About this exercise: Your answer must be the records below, given again exactly, with no pictures in it.

(Records from a data collection)
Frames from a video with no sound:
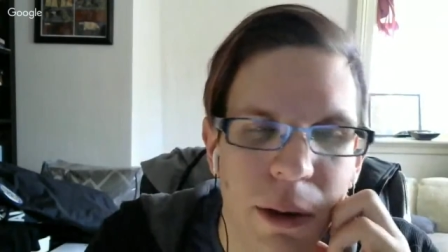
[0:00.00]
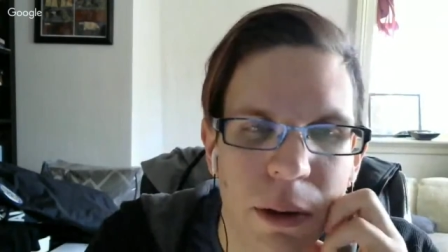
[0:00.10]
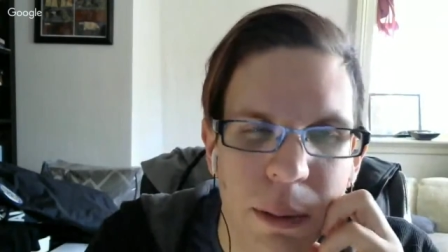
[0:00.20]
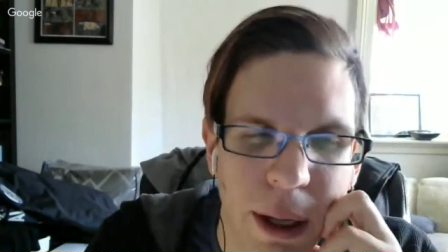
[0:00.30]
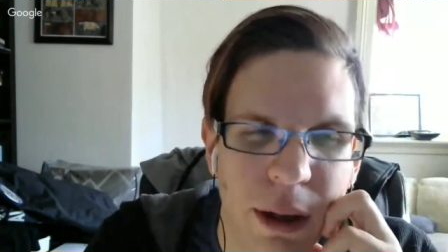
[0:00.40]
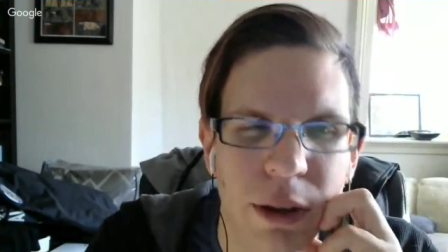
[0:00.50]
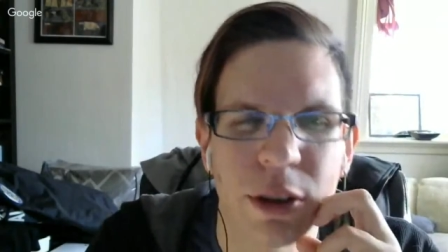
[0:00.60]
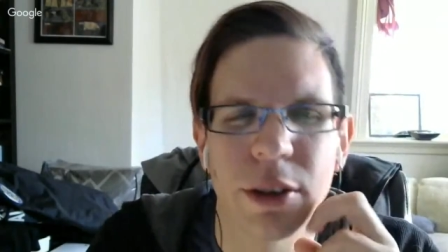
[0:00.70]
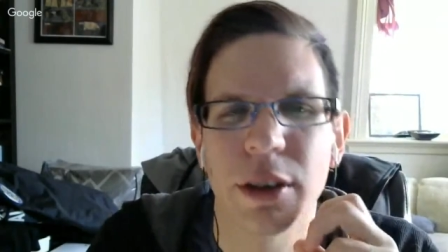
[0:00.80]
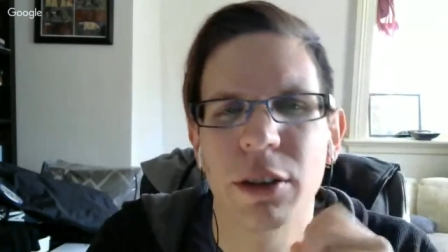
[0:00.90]
doing panels
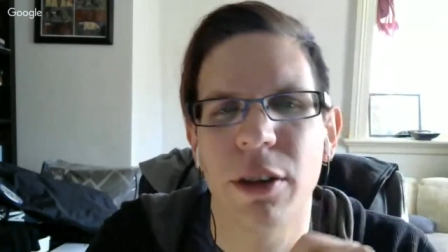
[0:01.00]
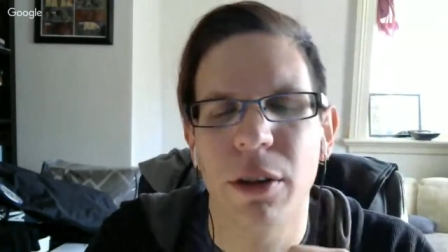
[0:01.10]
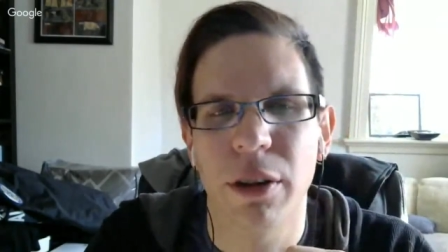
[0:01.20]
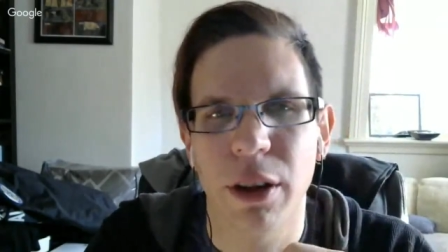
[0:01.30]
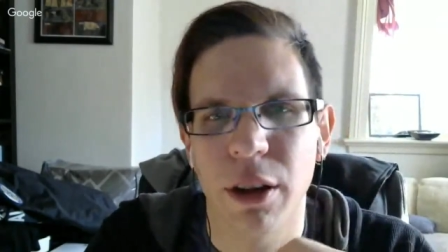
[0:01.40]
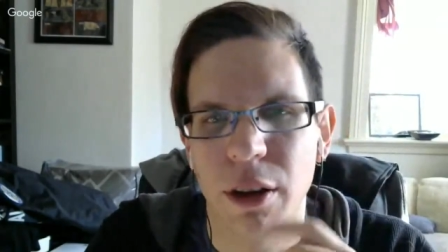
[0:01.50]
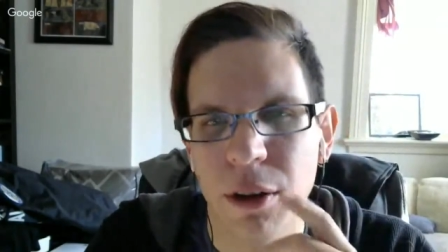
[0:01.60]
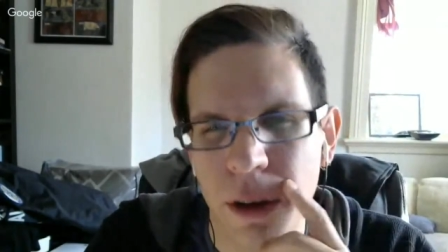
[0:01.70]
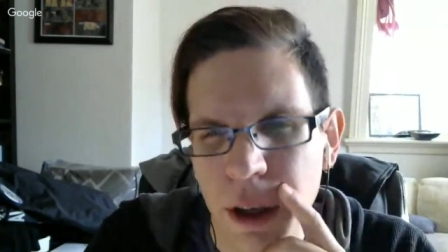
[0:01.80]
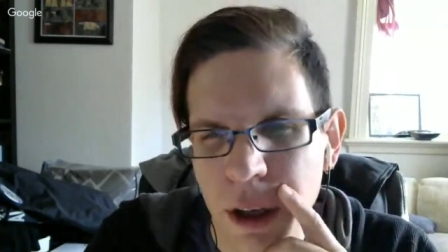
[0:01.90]
is easier
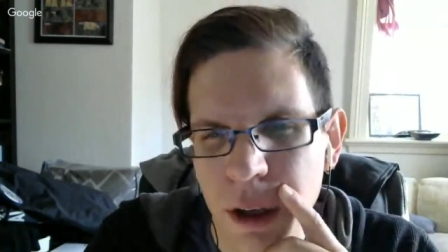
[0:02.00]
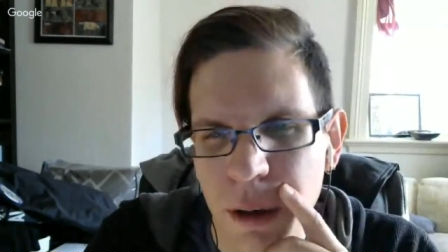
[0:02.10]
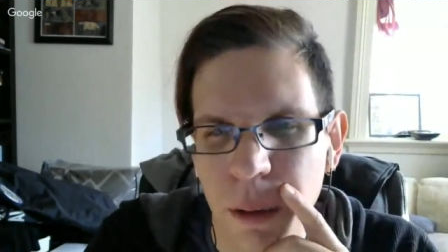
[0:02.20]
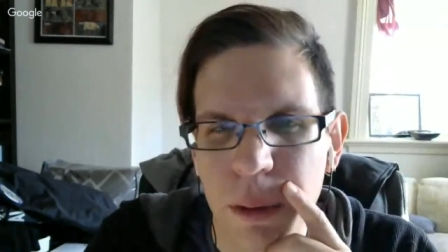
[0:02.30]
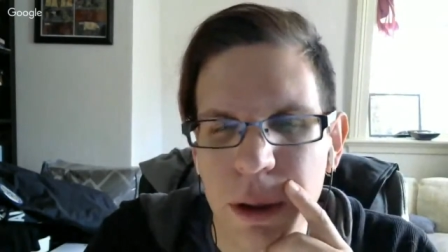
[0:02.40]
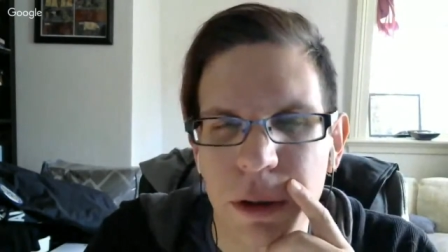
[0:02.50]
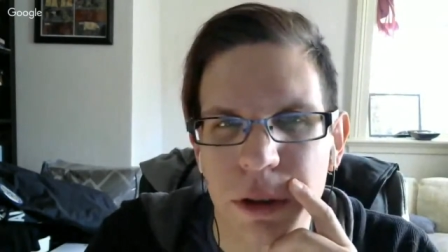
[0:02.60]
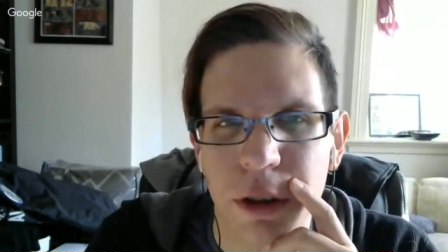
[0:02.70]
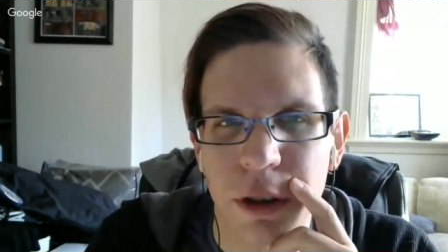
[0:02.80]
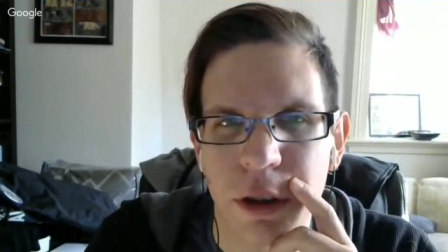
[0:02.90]
than when we
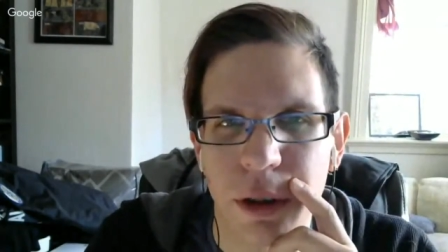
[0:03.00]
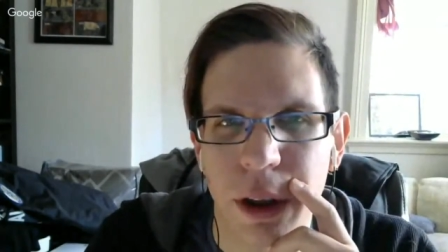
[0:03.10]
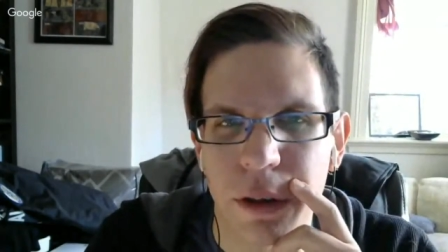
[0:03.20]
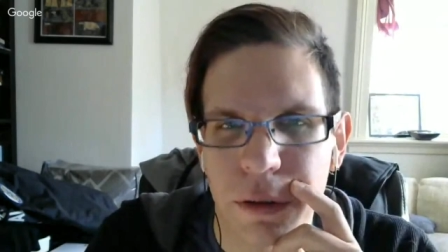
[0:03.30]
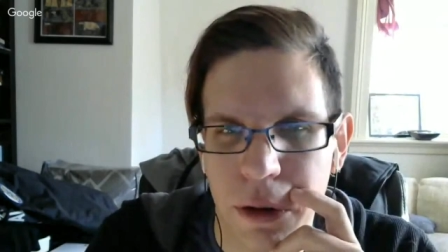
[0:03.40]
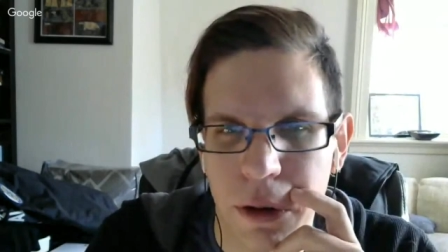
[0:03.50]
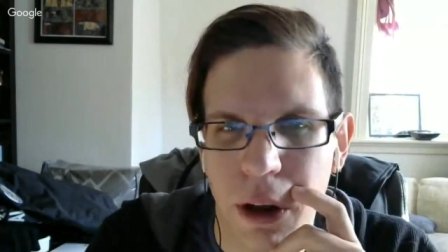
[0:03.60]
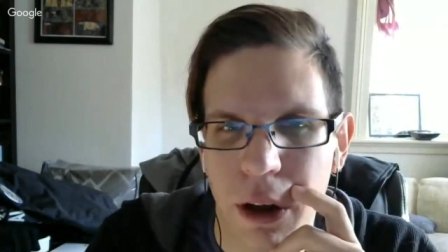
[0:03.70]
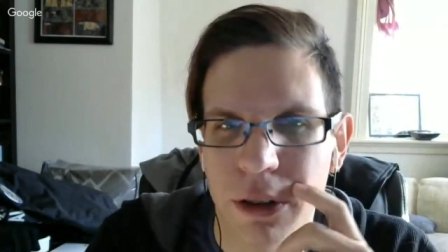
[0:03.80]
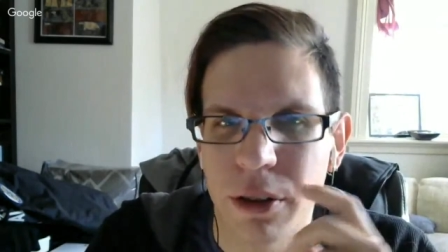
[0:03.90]
used to do like full
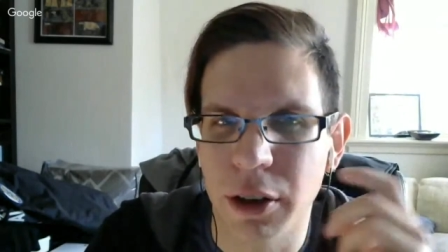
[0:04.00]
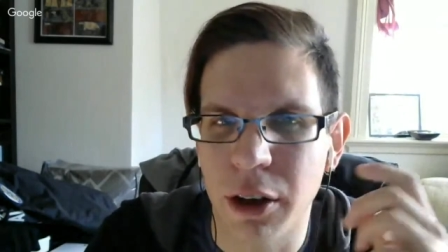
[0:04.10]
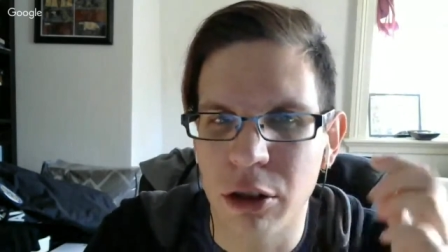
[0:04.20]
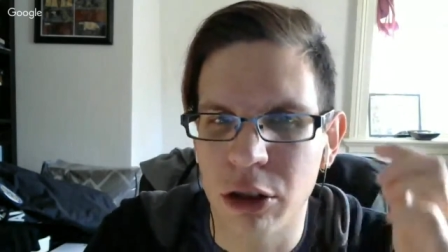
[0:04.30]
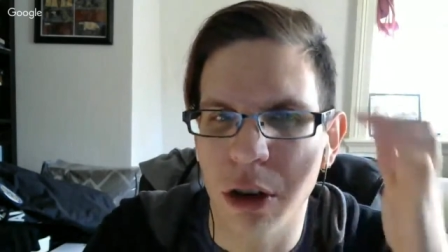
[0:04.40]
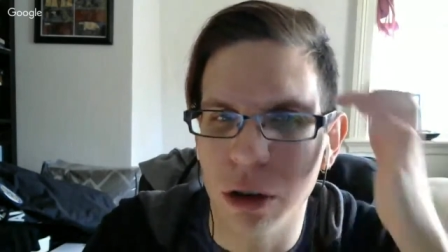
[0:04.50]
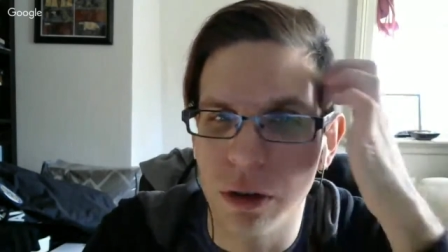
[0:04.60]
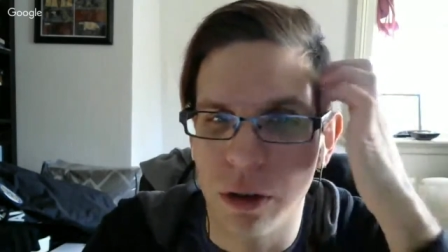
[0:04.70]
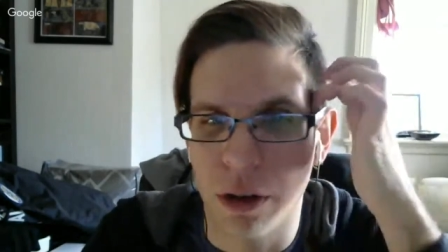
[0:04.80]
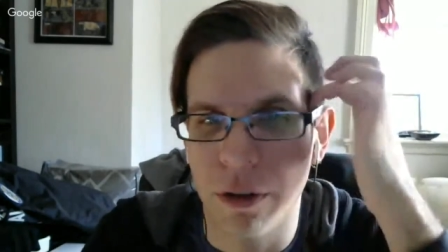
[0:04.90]
on stage shows
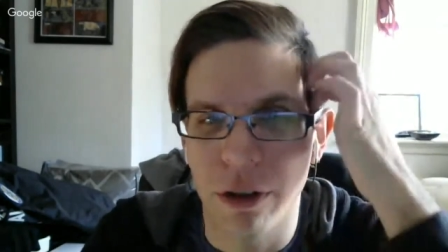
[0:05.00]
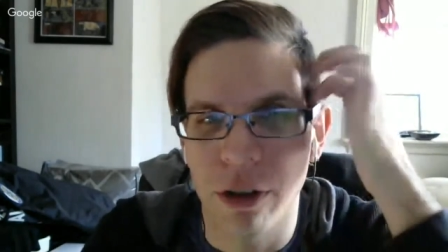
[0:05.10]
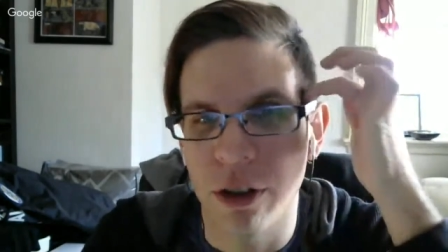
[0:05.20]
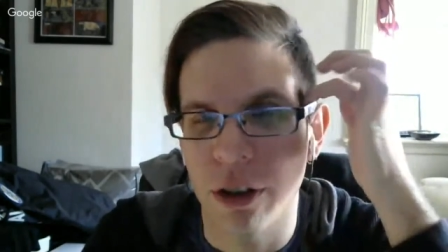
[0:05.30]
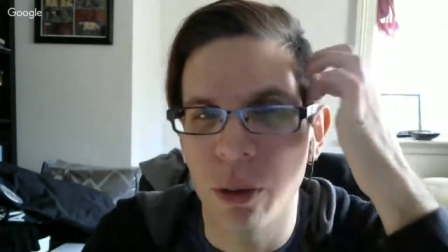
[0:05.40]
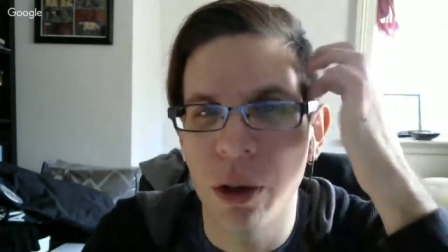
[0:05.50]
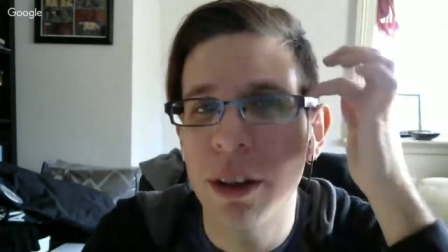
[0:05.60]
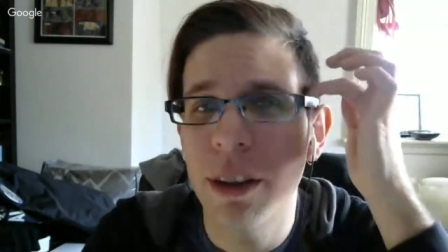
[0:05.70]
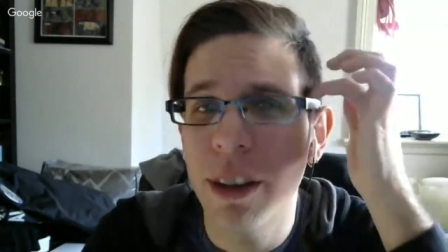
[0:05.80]
for conventions. We did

Reply to the task:
Frames from a video with no sound:
[0:00.00]
[0:00.10]
[0:00.20]
[0:00.30]
[0:00.40]
[0:00.50]
[0:00.60]
[0:00.70]
[0:00.80]
[0:00.90]
doing panels
[0:01.00]
[0:01.10]
[0:01.20]
[0:01.30]
[0:01.40]
[0:01.50]
[0:01.60]
[0:01.70]
[0:01.80]
[0:01.90]
is easier
[0:02.00]
[0:02.10]
[0:02.20]
[0:02.30]
[0:02.40]
[0:02.50]
[0:02.60]
[0:02.70]
[0:02.80]
[0:02.90]
than when we
[0:03.00]
[0:03.10]
[0:03.20]
[0:03.30]
[0:03.40]
[0:03.50]
[0:03.60]
[0:03.70]
[0:03.80]
[0:03.90]
used to do like full
[0:04.00]
[0:04.10]
[0:04.20]
[0:04.30]
[0:04.40]
[0:04.50]
[0:04.60]
[0:04.70]
[0:04.80]
[0:04.90]
on stage shows
[0:05.00]
[0:05.10]
[0:05.20]
[0:05.30]
[0:05.40]
[0:05.50]
[0:05.60]
[0:05.70]
[0:05.80]
for conventions. We did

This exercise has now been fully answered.